Aim of the task ->
Only the pictures should be left out; write out all other data exactly.

Records provided ->

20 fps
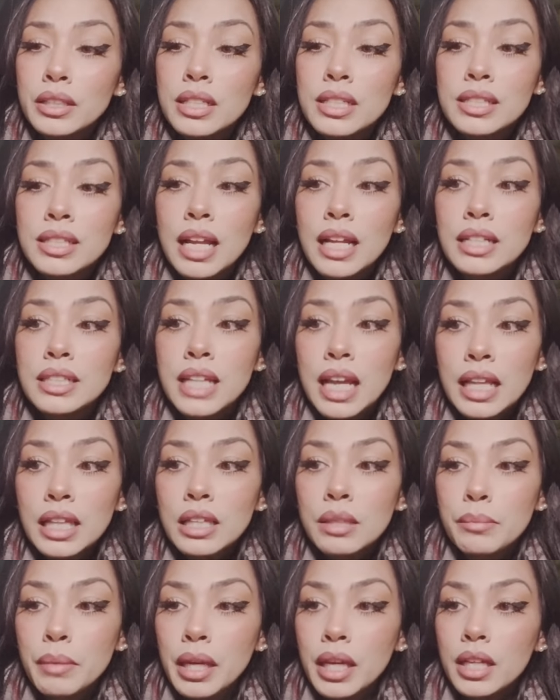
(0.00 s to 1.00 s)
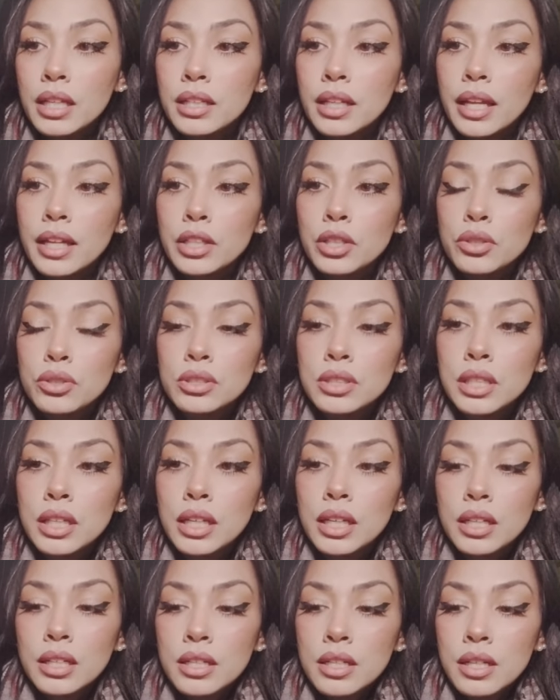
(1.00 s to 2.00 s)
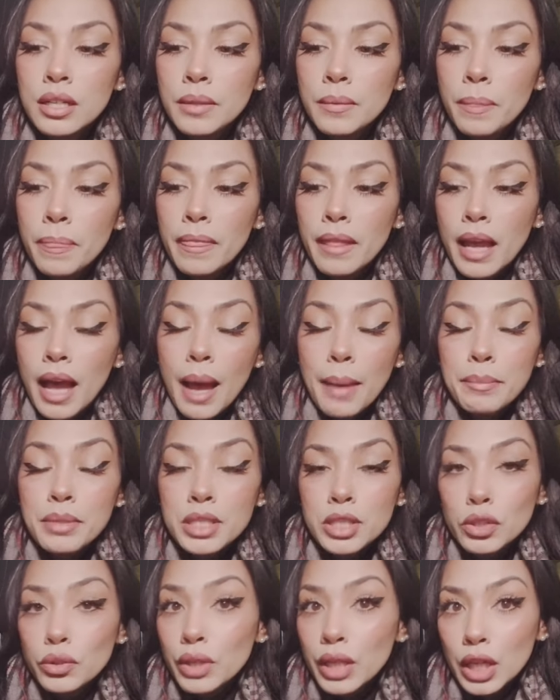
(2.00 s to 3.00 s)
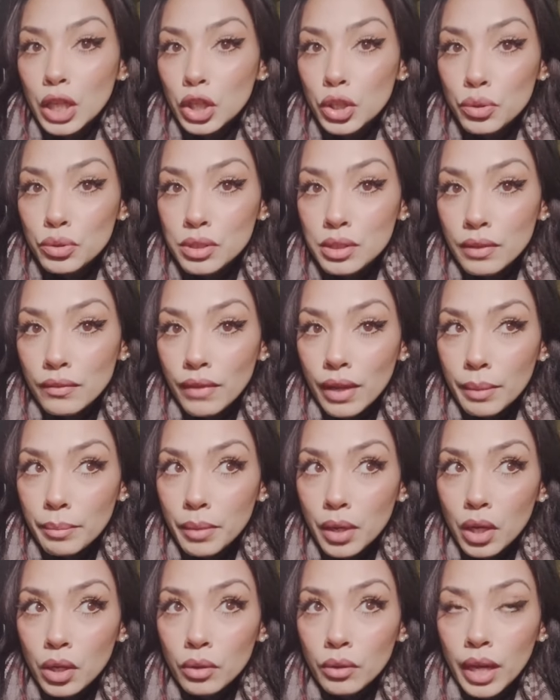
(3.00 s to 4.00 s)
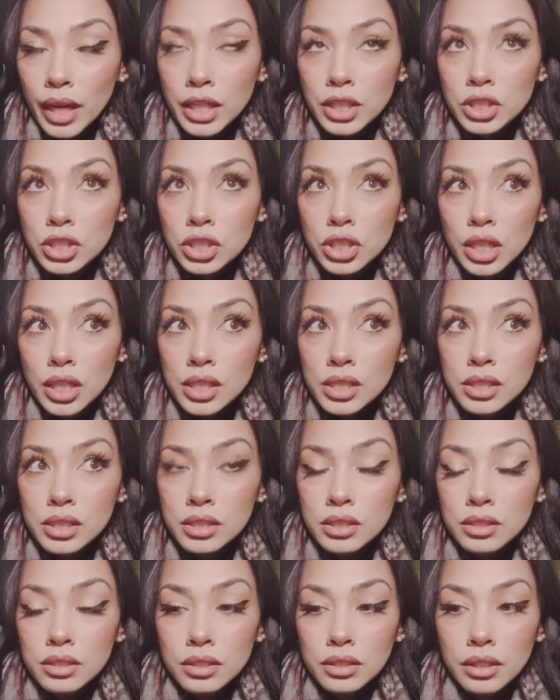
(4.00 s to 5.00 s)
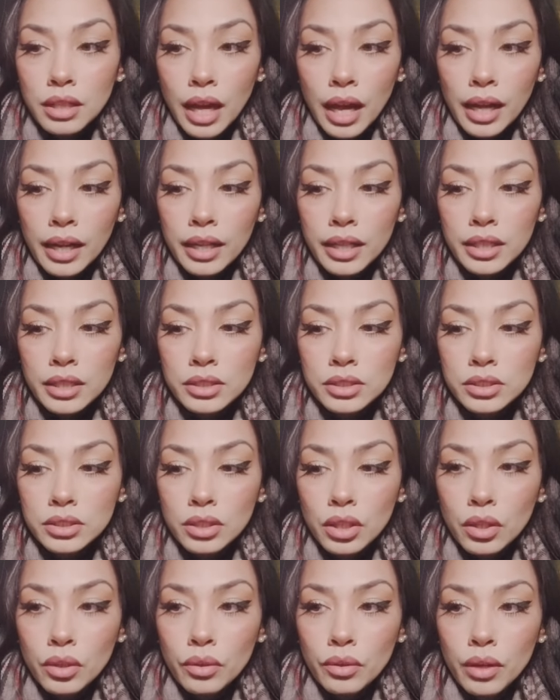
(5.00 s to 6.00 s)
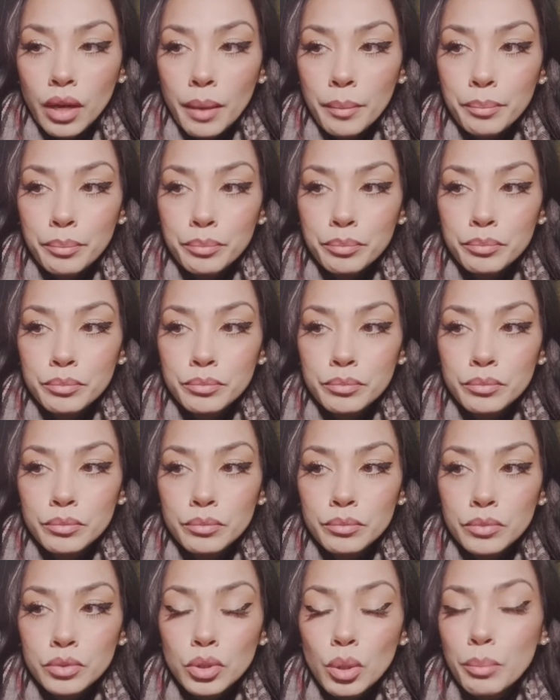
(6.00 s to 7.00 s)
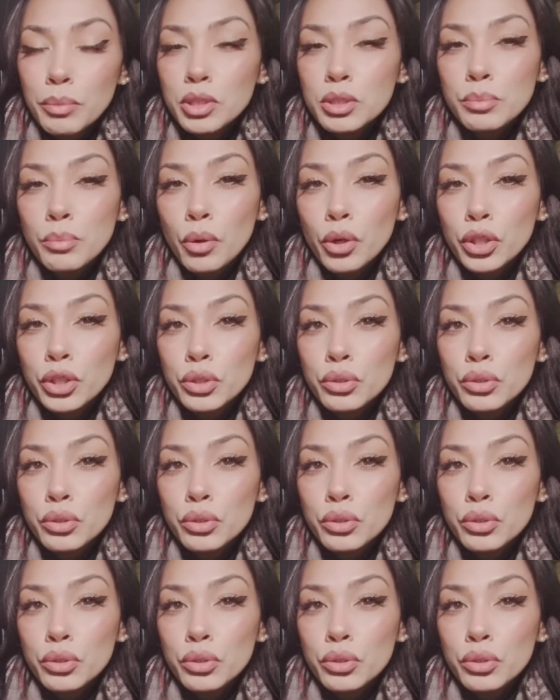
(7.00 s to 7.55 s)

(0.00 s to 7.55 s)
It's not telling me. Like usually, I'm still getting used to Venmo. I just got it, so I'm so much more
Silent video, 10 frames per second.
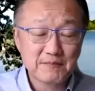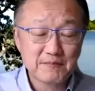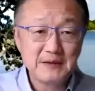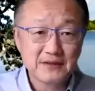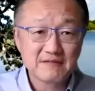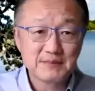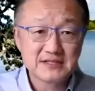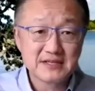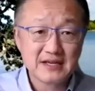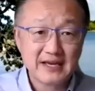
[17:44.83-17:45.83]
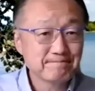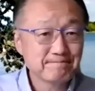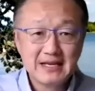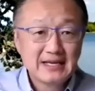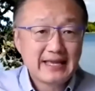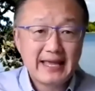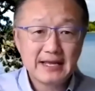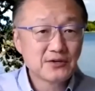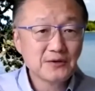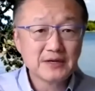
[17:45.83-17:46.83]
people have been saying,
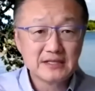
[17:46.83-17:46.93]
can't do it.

Solution to the exercise ->
20 fps
(0.00 s to 1.00 s)
(1.00 s to 2.00 s)
(2.00 s to 3.00 s)
(3.00 s to 4.00 s)
(4.00 s to 5.00 s)
(5.00 s to 6.00 s)
(6.00 s to 7.00 s)
(7.00 s to 7.55 s)

(0.00 s to 7.55 s)
It's not telling me. Like usually, I'm still getting used to Venmo. I just got it, so I'm so much more
Silent video, 10 frames per second.
[17:44.83-17:45.83]
[17:45.83-17:46.83]
people have been saying,
[17:46.83-17:46.93]
can't do it.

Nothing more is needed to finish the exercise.